WHAT NEEDS TO BE DONE:
Every line below that includes the word "frames" needs to be copied.

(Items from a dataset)
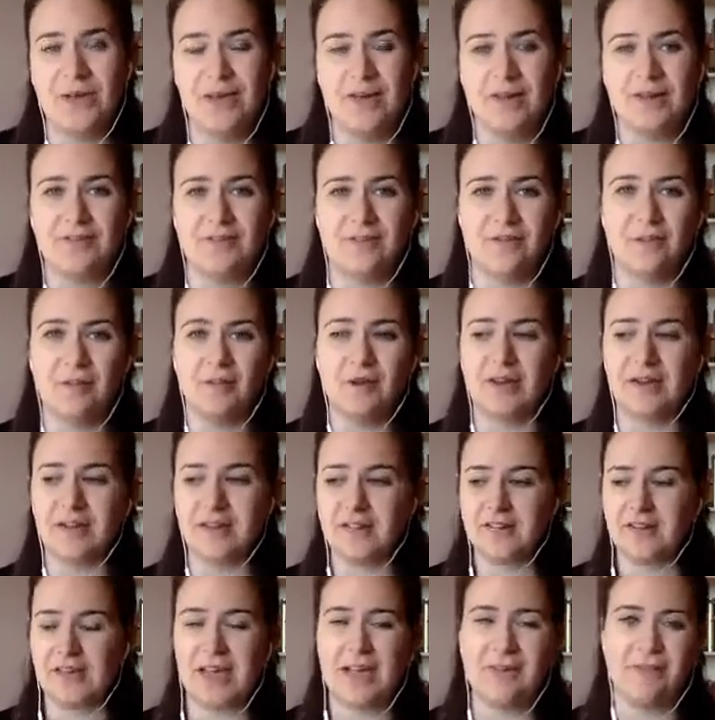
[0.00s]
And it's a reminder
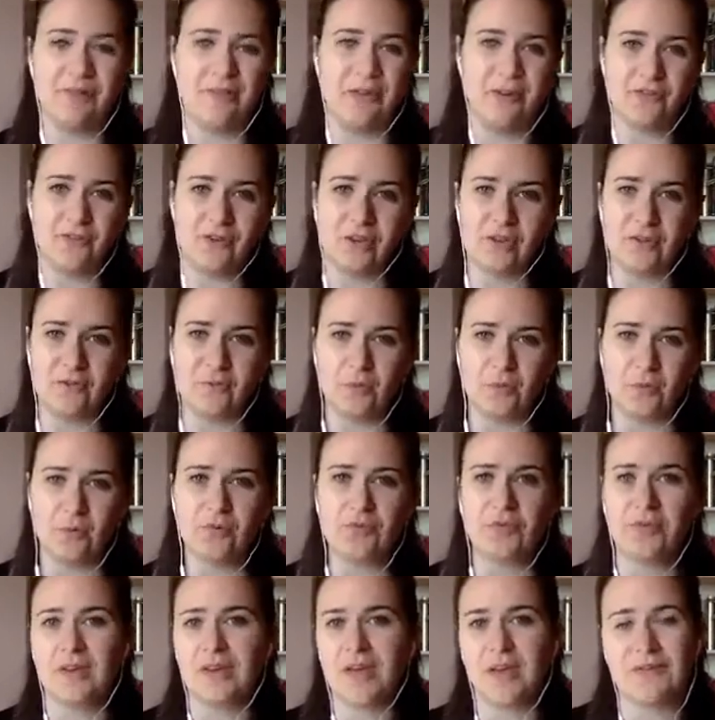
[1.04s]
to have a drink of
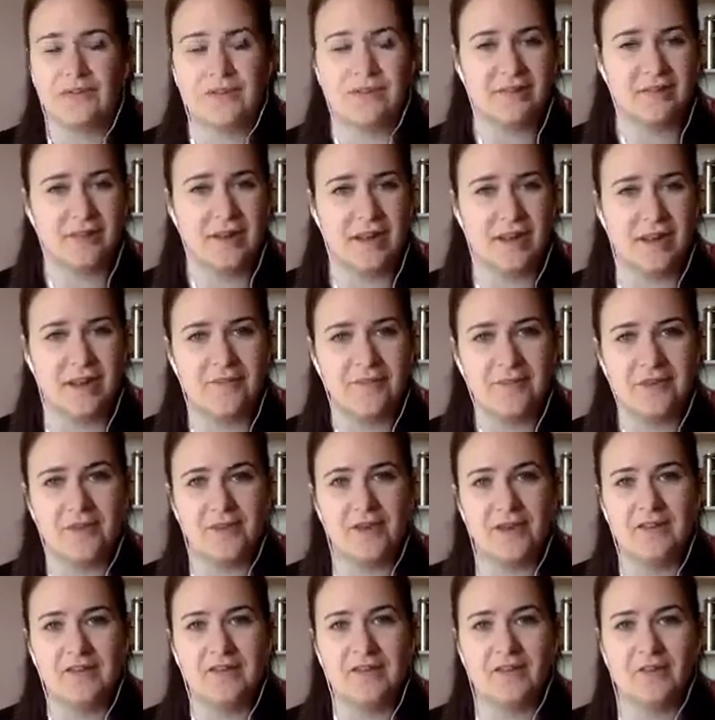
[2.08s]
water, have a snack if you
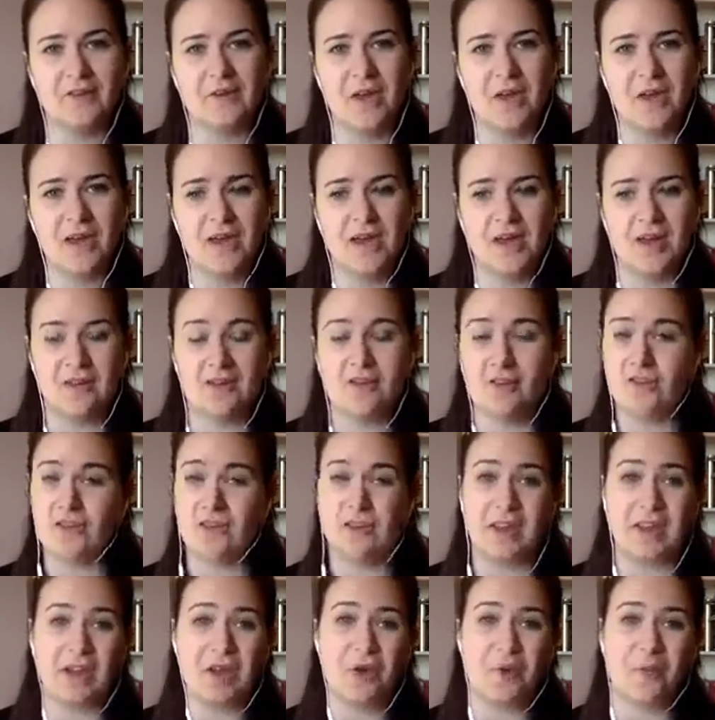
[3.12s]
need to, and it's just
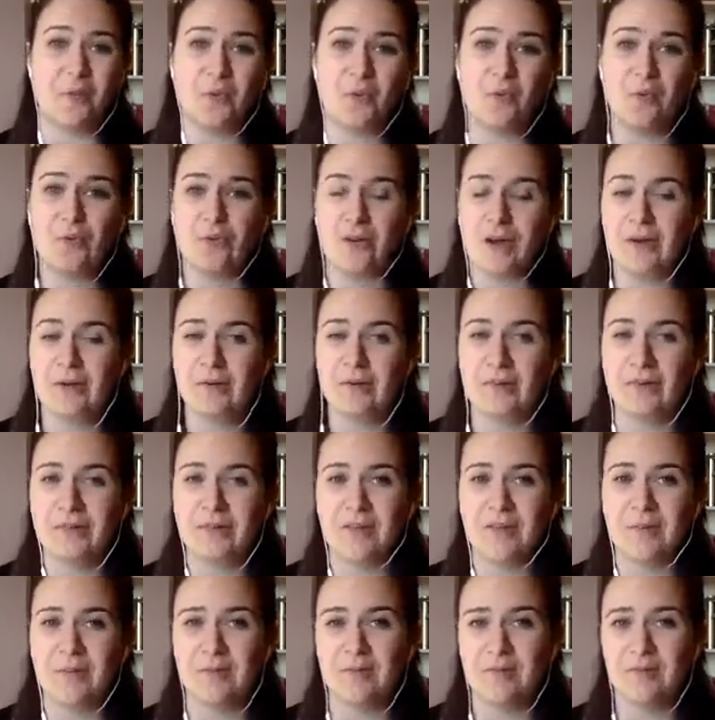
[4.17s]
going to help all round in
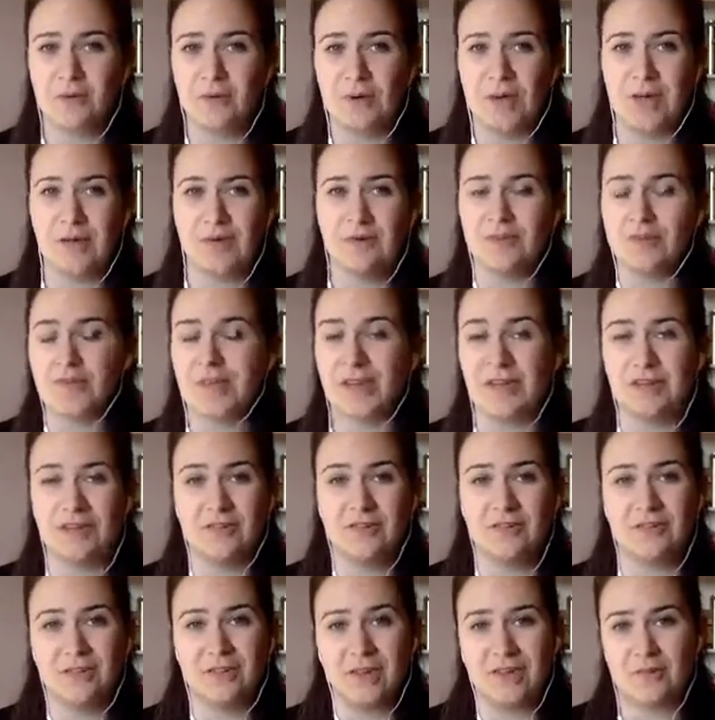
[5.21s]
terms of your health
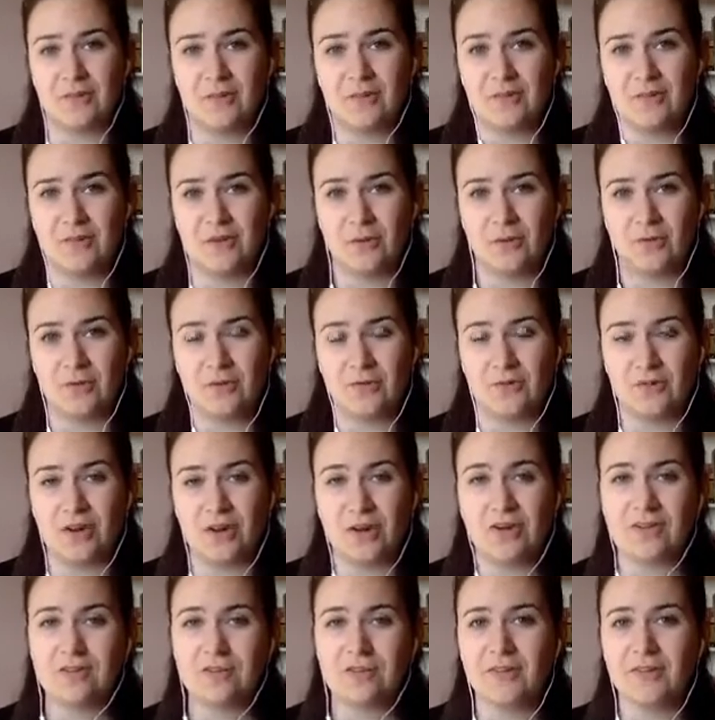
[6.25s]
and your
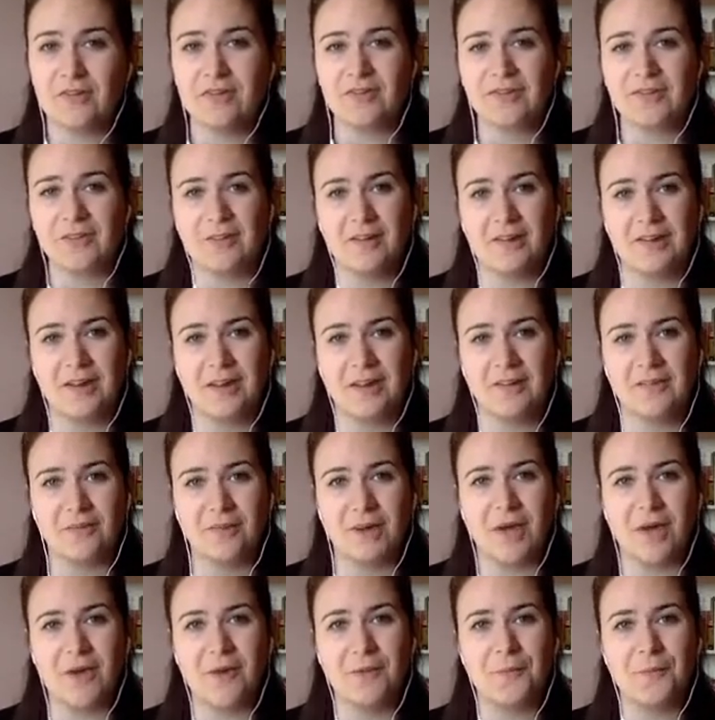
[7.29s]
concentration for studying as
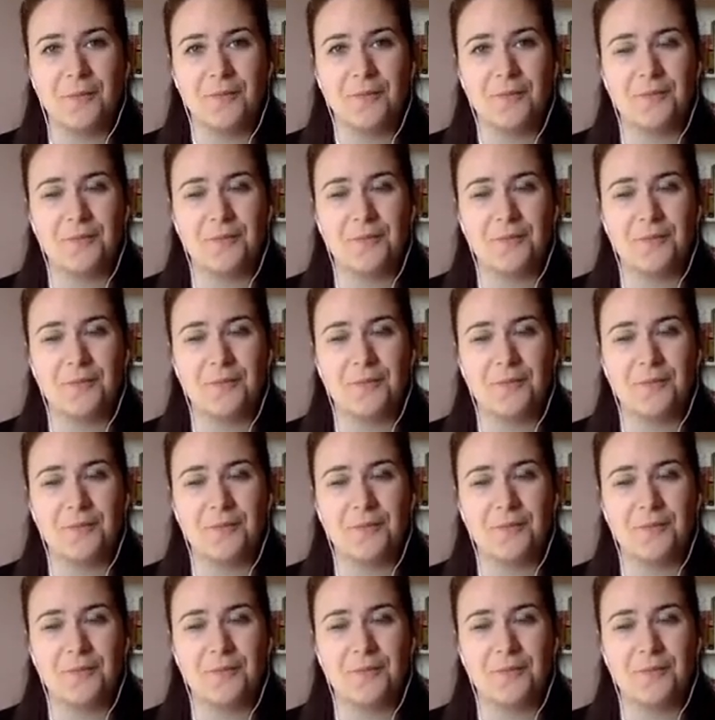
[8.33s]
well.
---
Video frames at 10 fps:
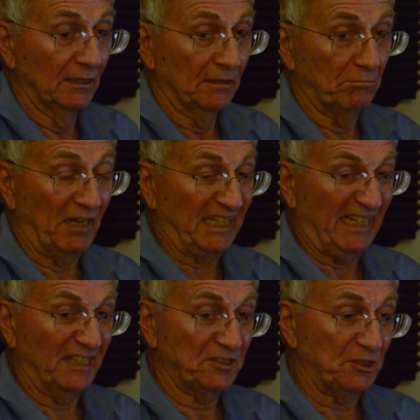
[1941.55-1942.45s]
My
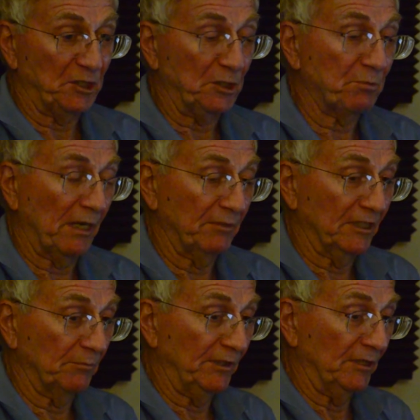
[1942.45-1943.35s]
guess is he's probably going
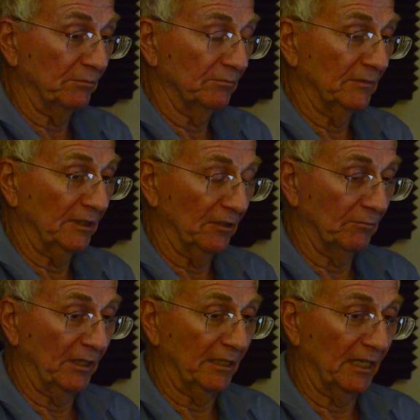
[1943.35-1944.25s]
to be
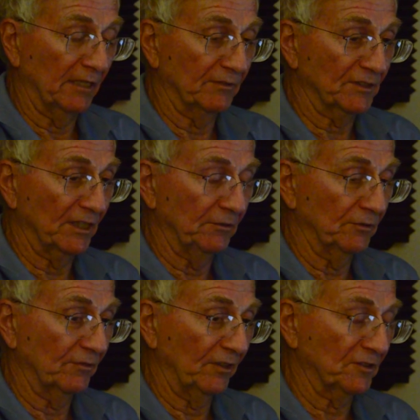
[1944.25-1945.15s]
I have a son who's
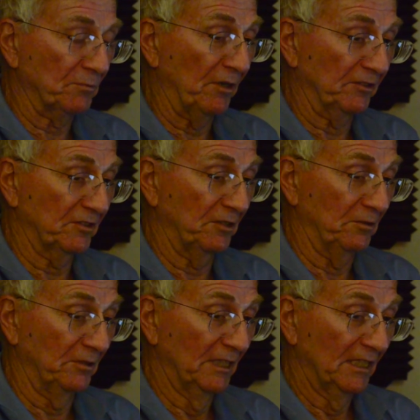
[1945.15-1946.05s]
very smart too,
--
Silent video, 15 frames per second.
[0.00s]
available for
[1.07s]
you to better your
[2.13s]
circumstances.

OUTPUT OF THE TASK:
Video frames at 10 fps:
Silent video, 15 frames per second.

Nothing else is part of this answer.